## [Records for this exercise]
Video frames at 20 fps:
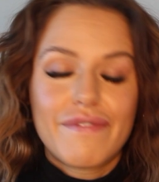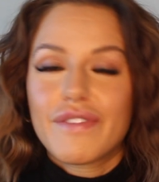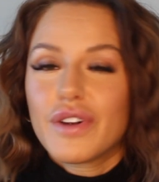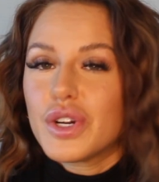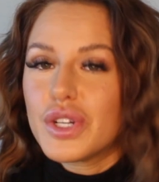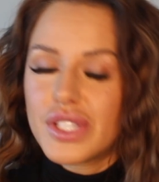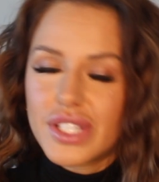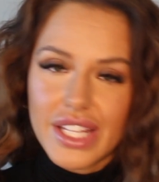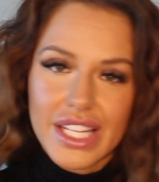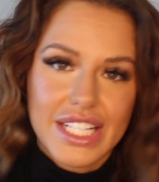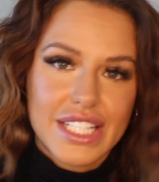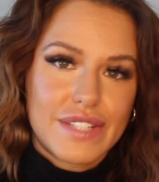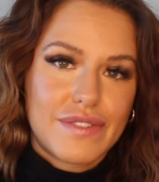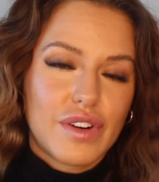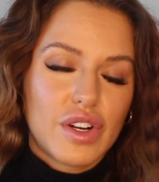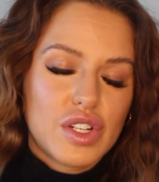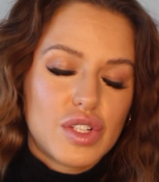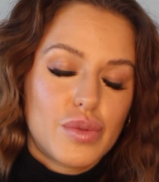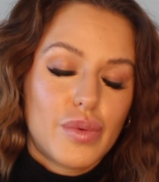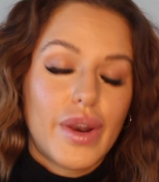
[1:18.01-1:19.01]
First things
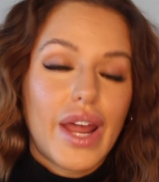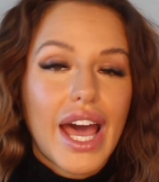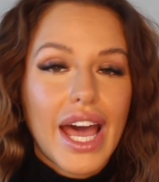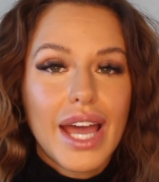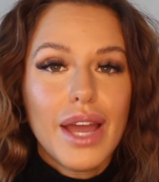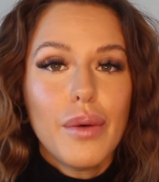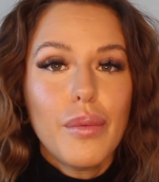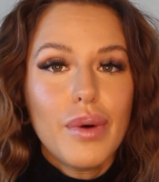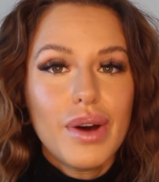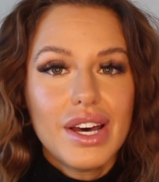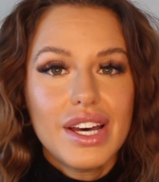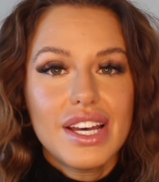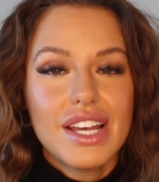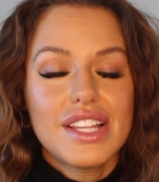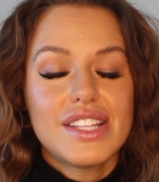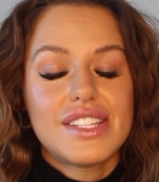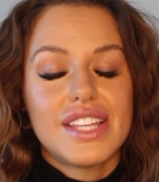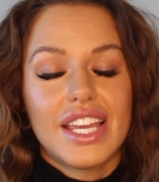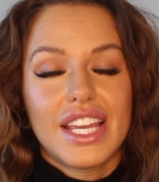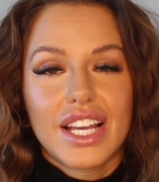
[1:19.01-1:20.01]
first, when I
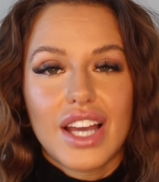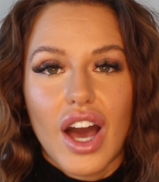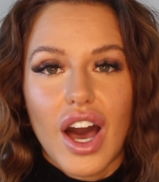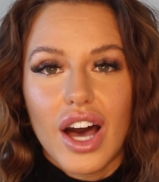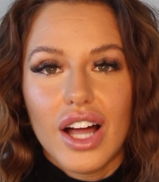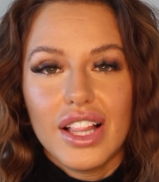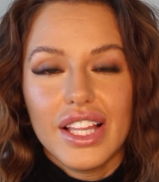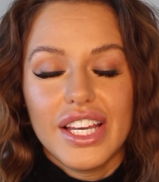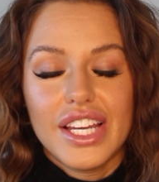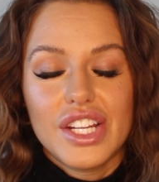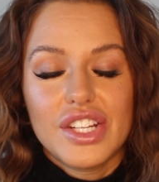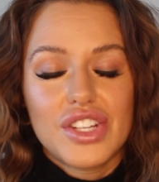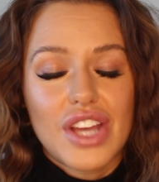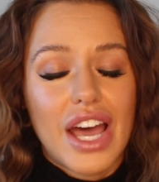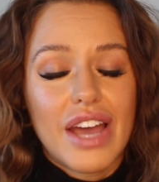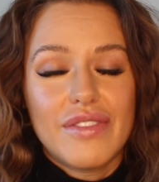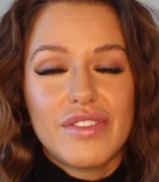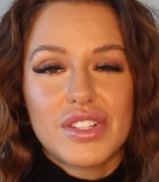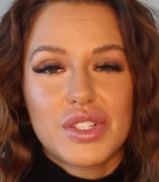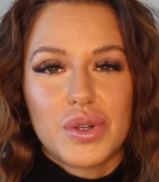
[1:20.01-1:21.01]
was in college,
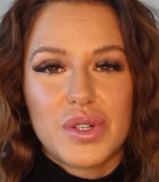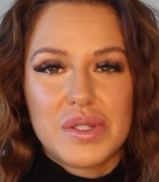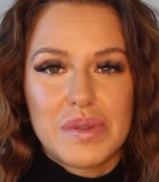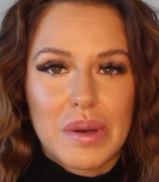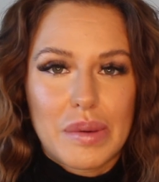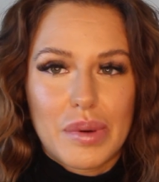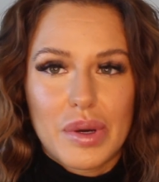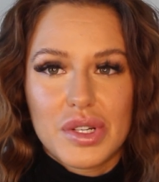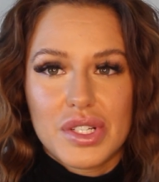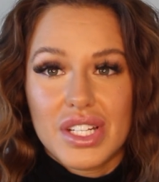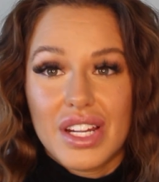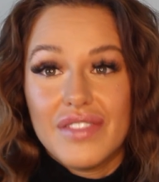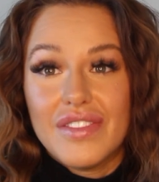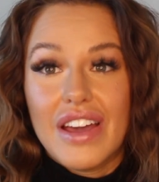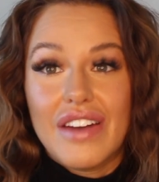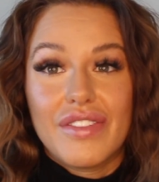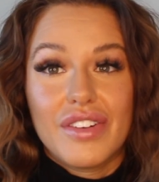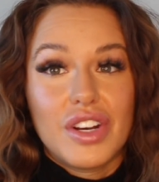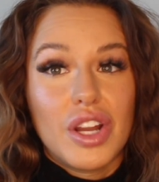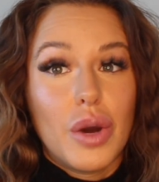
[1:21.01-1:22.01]
I've just always been a person, I've
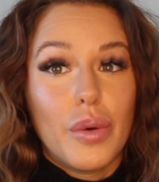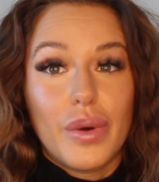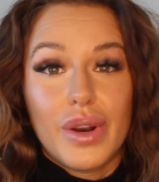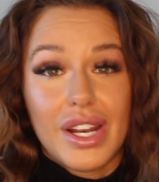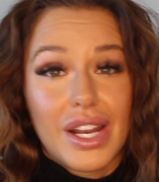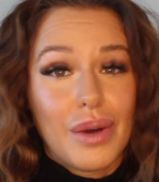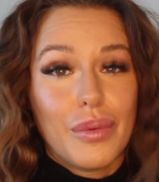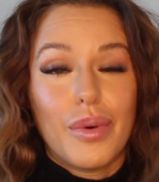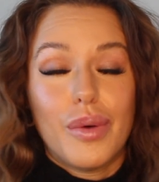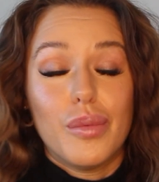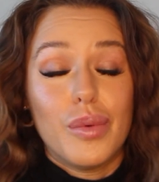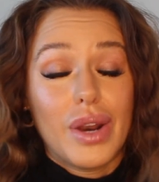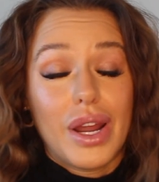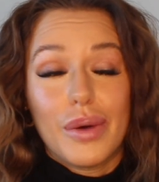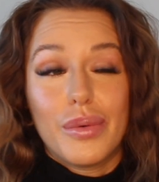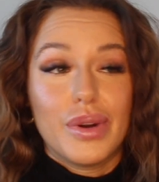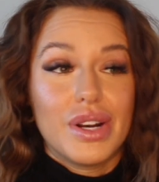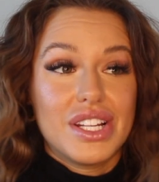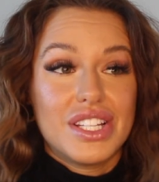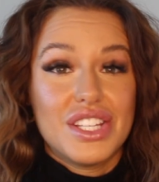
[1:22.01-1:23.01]
never known what
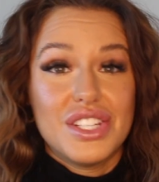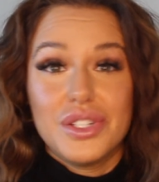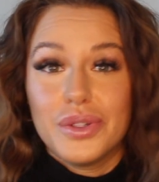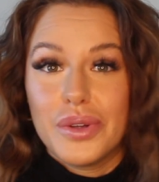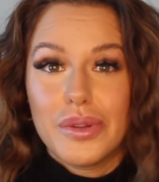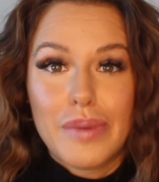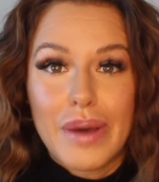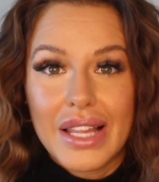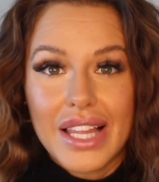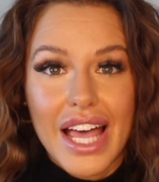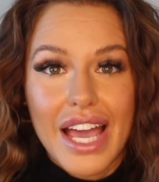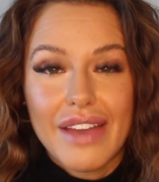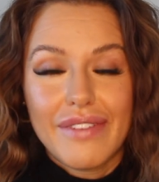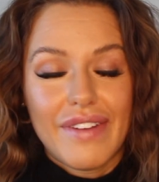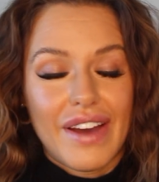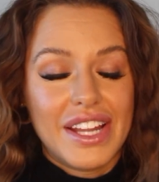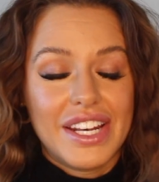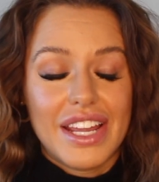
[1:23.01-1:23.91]
I wanted to do with my life.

## [What to do]
Where a record holds a picture, leave the picture out and restate the rest word for word.

## [Exercise output]
Video frames at 20 fps:
[1:18.01-1:19.01]
First things
[1:19.01-1:20.01]
first, when I
[1:20.01-1:21.01]
was in college,
[1:21.01-1:22.01]
I've just always been a person, I've
[1:22.01-1:23.01]
never known what
[1:23.01-1:23.91]
I wanted to do with my life.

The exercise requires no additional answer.